§ INSTRUCTIONS TO FOLLOW: Return the records exactly as they stand, and keep the pictures out of the copy.

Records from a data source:
■ ■ ■ ■
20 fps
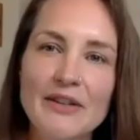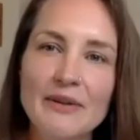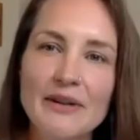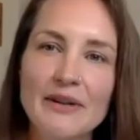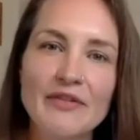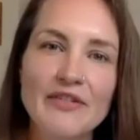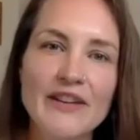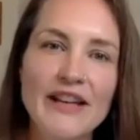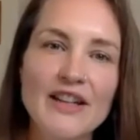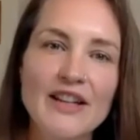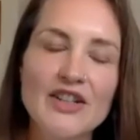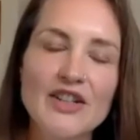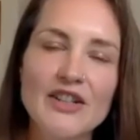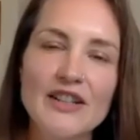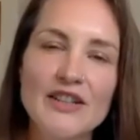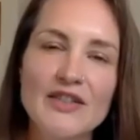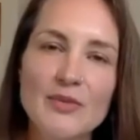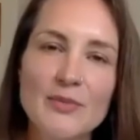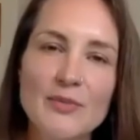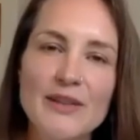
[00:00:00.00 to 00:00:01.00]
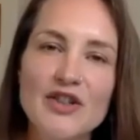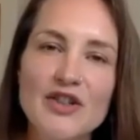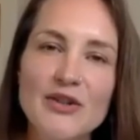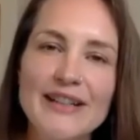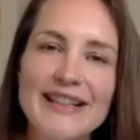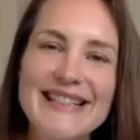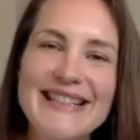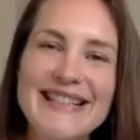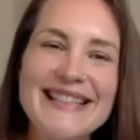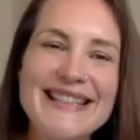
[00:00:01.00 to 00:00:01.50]
reflection and the
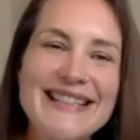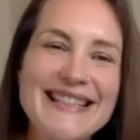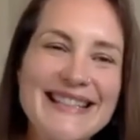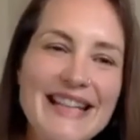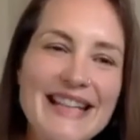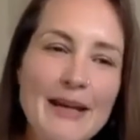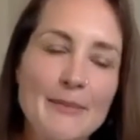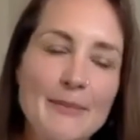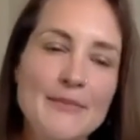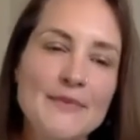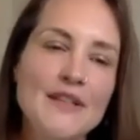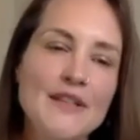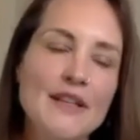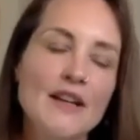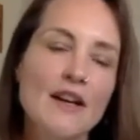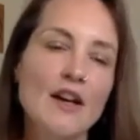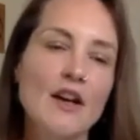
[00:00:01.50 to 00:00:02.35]
matrix systems?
■ ■ ■ ■
§ EXPECTED ANSWER:
20 fps
[00:00:00.00 to 00:00:01.00]
[00:00:01.00 to 00:00:01.50]
reflection and the
[00:00:01.50 to 00:00:02.35]
matrix systems?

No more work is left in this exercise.